→ Your goal
Restate word for word the lines below from the one that has "[0:04.00-0:05.00]" through the one that has "[0:12.00-0:13.00]", keeping both and dropping all pictures.

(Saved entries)
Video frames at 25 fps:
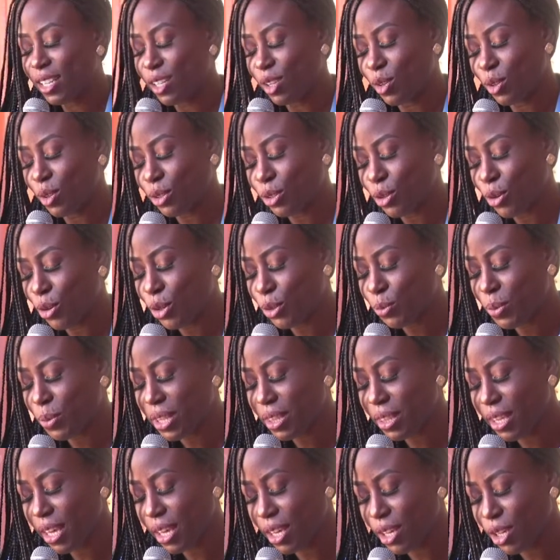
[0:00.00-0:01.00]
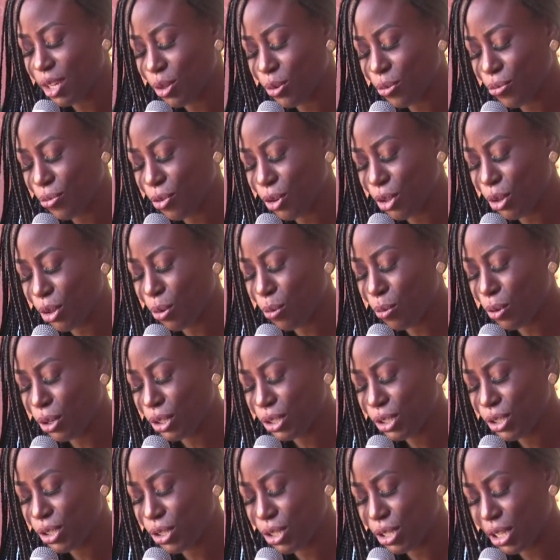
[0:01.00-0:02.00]
Lord God, we thank you for your
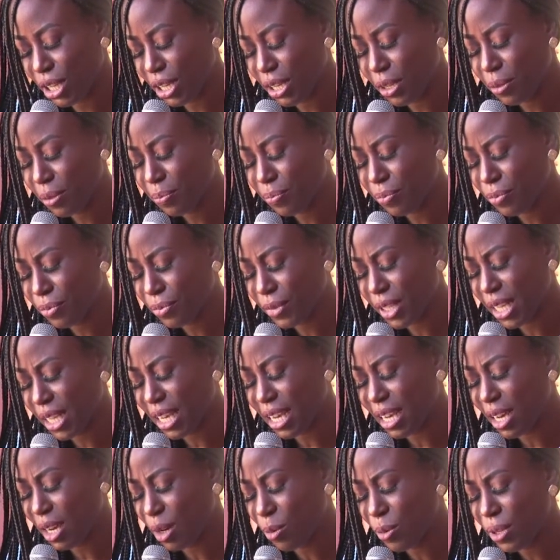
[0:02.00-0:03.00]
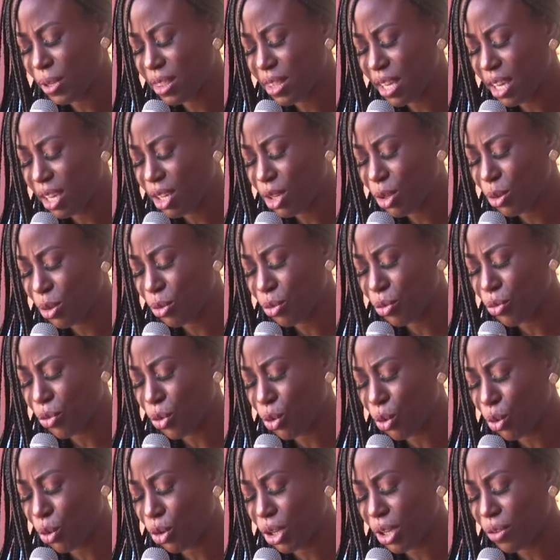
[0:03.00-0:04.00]
word today. Uh, we thank you
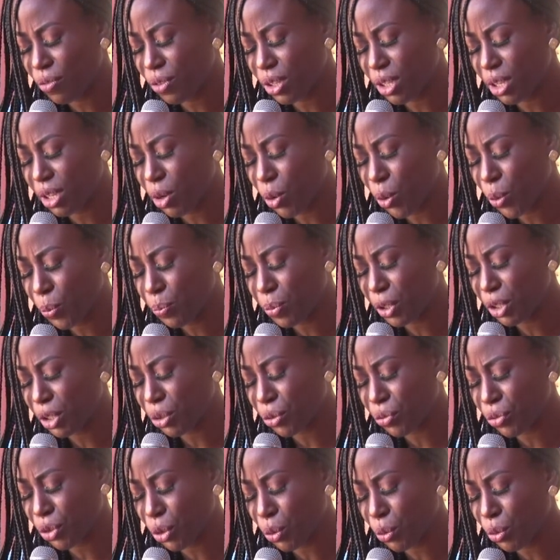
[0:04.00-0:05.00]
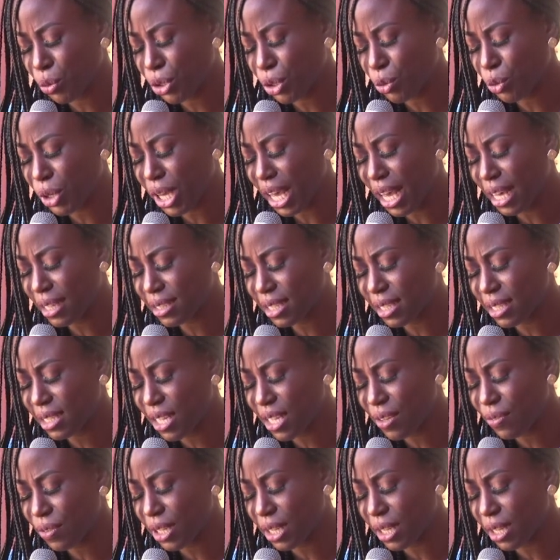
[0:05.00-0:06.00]
for even the opening of your word. We ask that
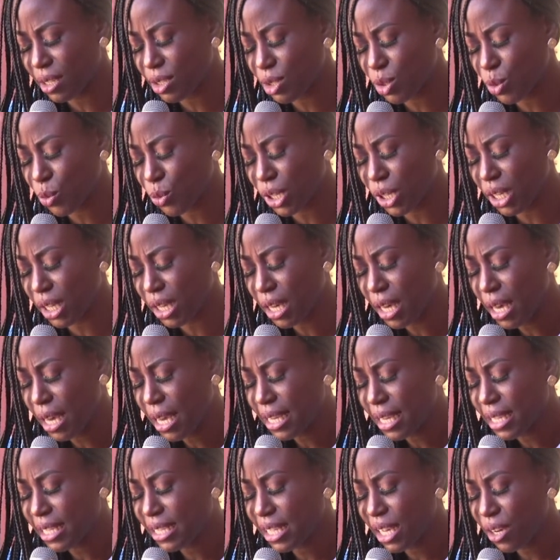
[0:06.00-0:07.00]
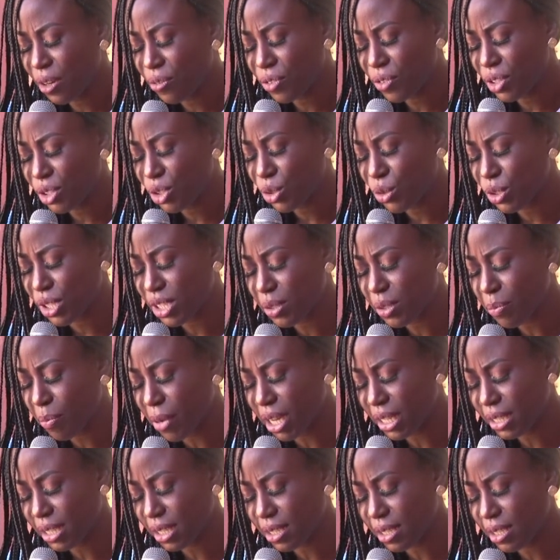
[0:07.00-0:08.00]
even as we delve into this
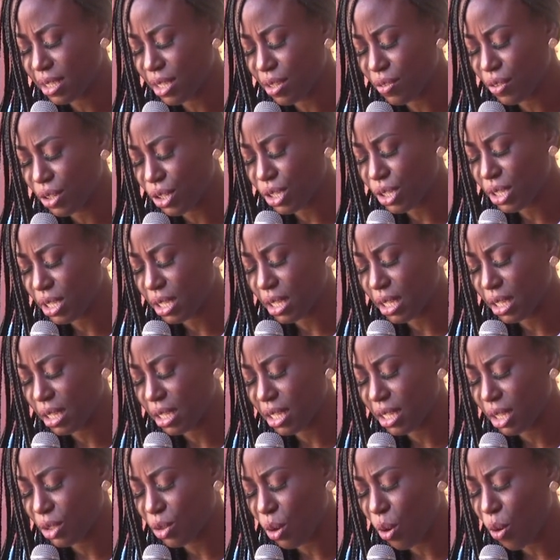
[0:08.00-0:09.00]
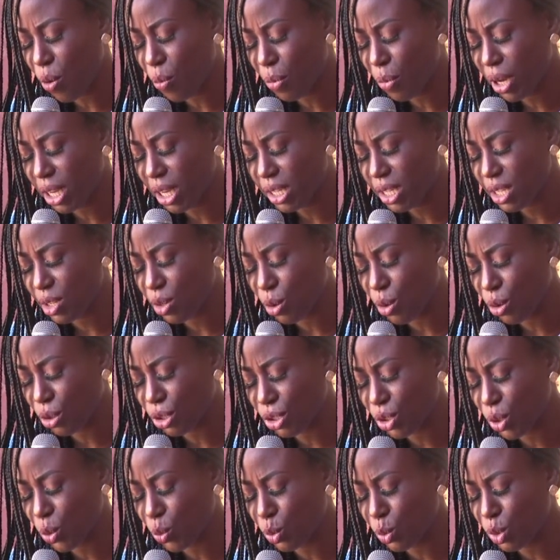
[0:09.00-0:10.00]
matter seriously, that Almighty
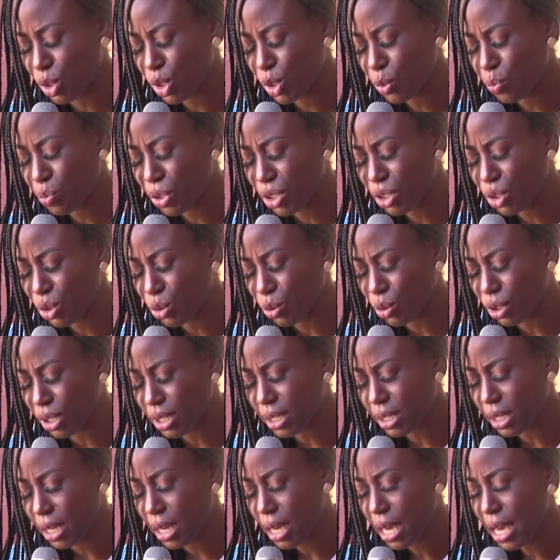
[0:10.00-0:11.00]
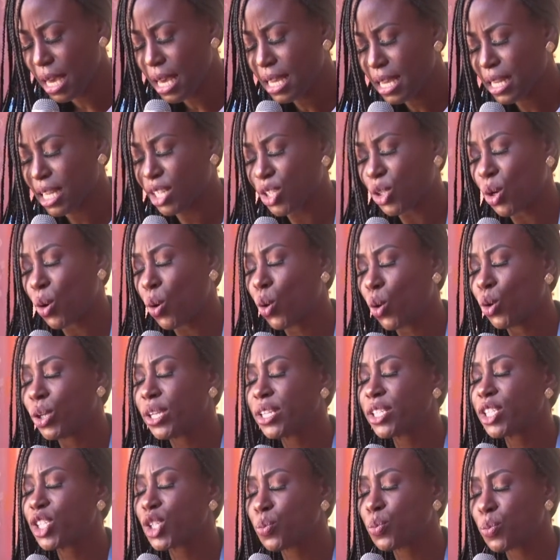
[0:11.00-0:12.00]
God, you will speak to us, that your
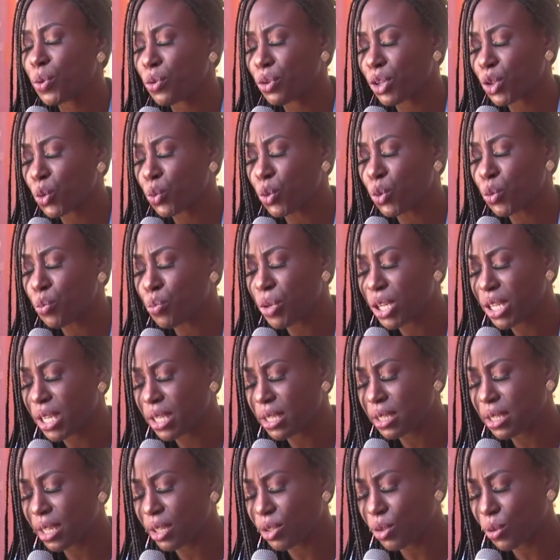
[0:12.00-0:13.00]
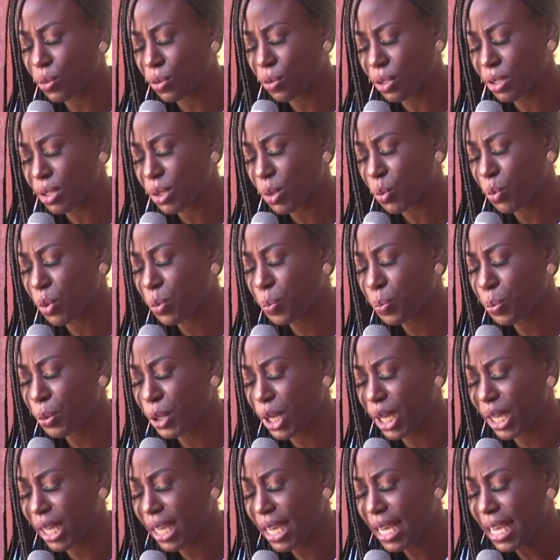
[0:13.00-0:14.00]
Holy Spirit will minister to us. We
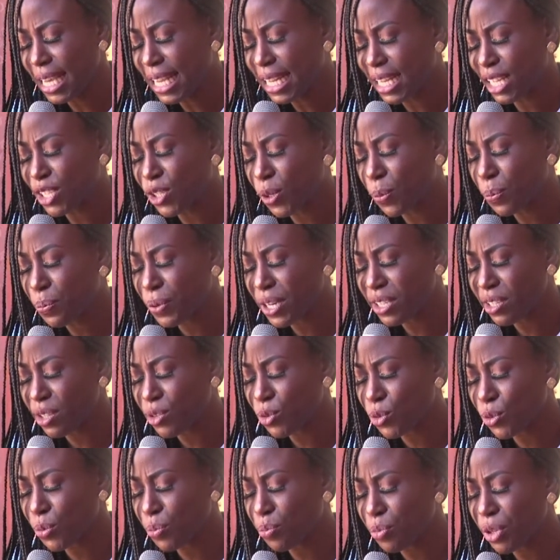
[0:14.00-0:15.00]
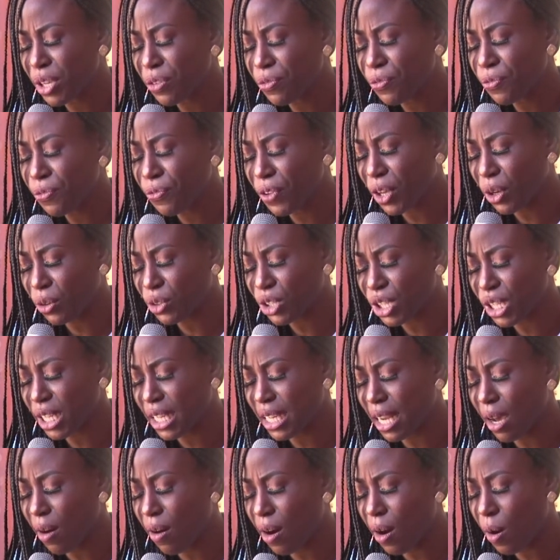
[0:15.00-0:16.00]
pray that your presence will be felt
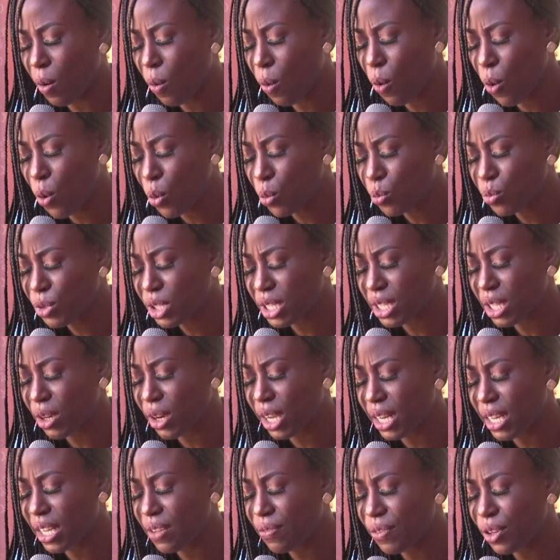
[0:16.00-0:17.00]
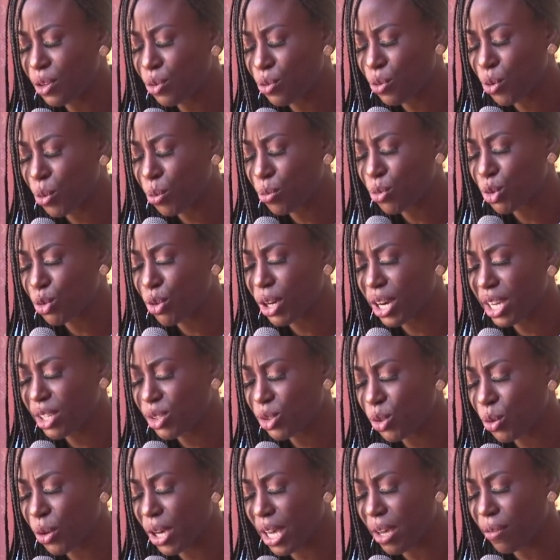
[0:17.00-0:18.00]
in our homes, in our living rooms,
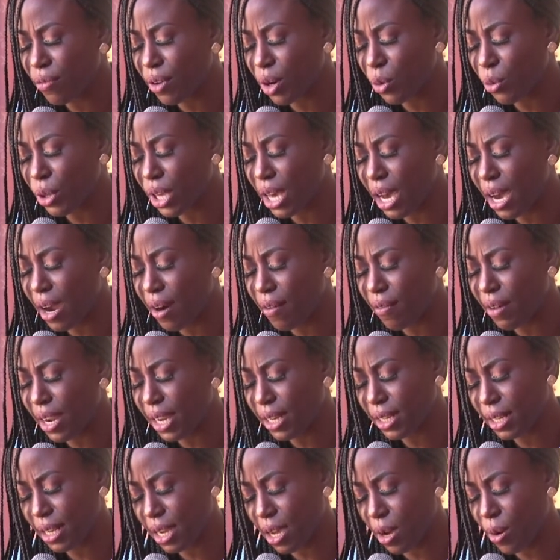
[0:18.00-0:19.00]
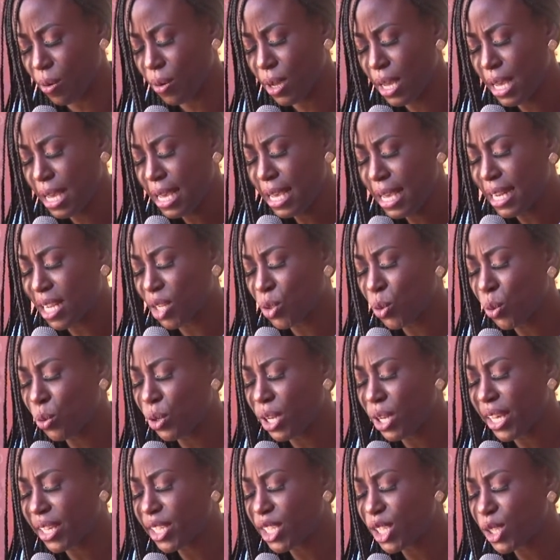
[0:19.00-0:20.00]
wheresoever we are right now, that we
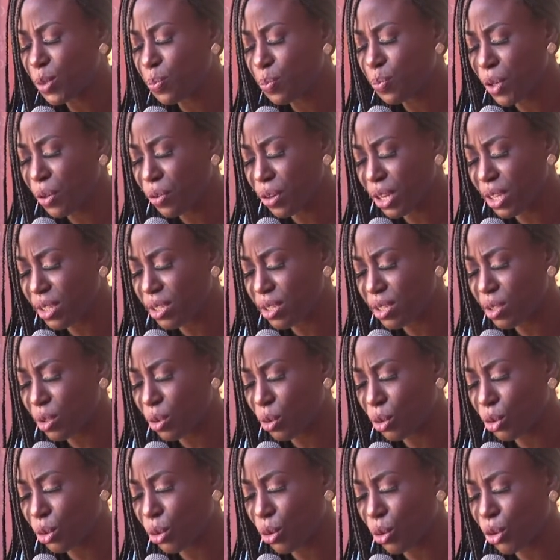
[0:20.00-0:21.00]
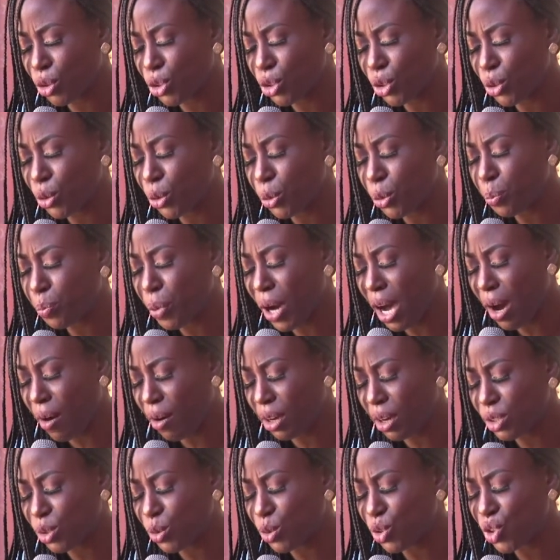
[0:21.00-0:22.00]
will experience, Lord God, your
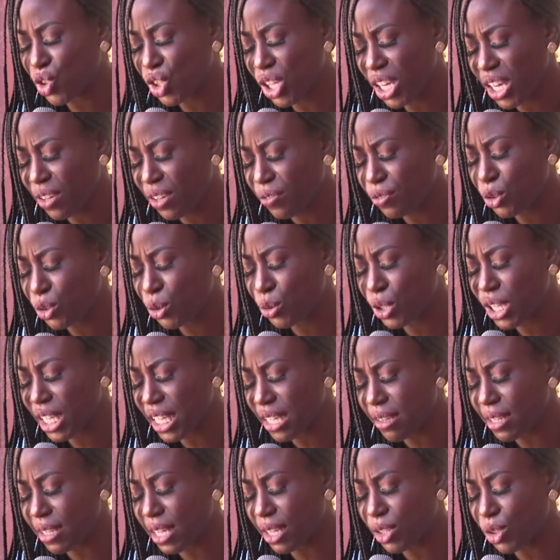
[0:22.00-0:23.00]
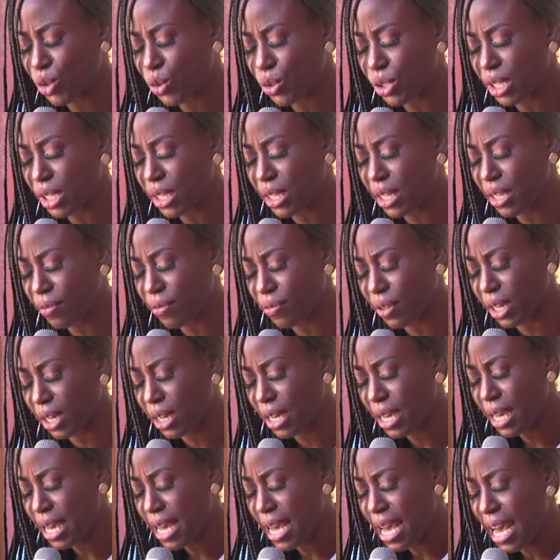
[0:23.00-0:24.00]
power to save, to heal, and to deliver.
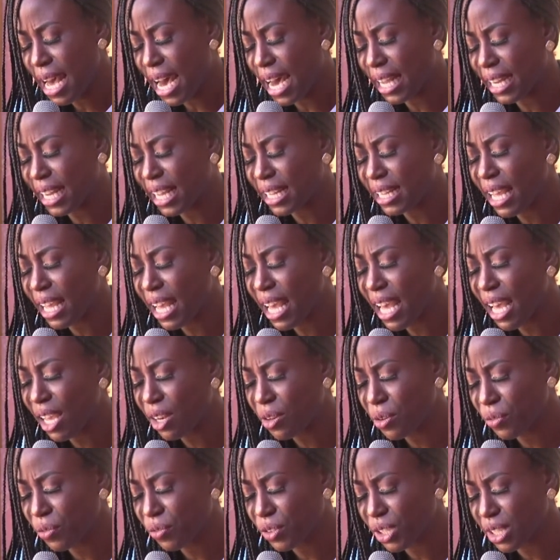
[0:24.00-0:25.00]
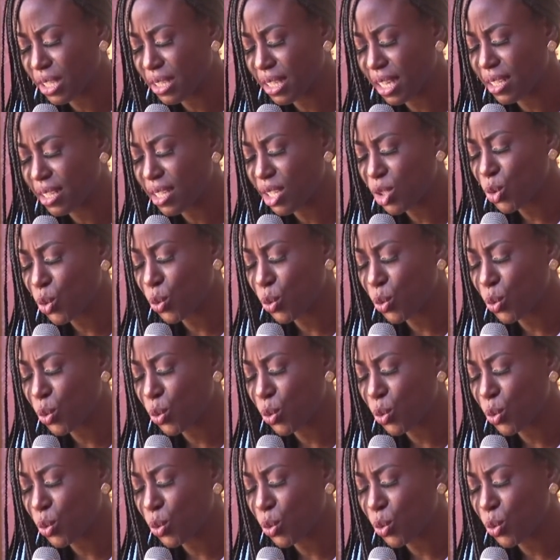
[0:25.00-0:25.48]
And at the end of this, that this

→ Result
[0:04.00-0:05.00]
[0:05.00-0:06.00]
for even the opening of your word. We ask that
[0:06.00-0:07.00]
[0:07.00-0:08.00]
even as we delve into this
[0:08.00-0:09.00]
[0:09.00-0:10.00]
matter seriously, that Almighty
[0:10.00-0:11.00]
[0:11.00-0:12.00]
God, you will speak to us, that your
[0:12.00-0:13.00]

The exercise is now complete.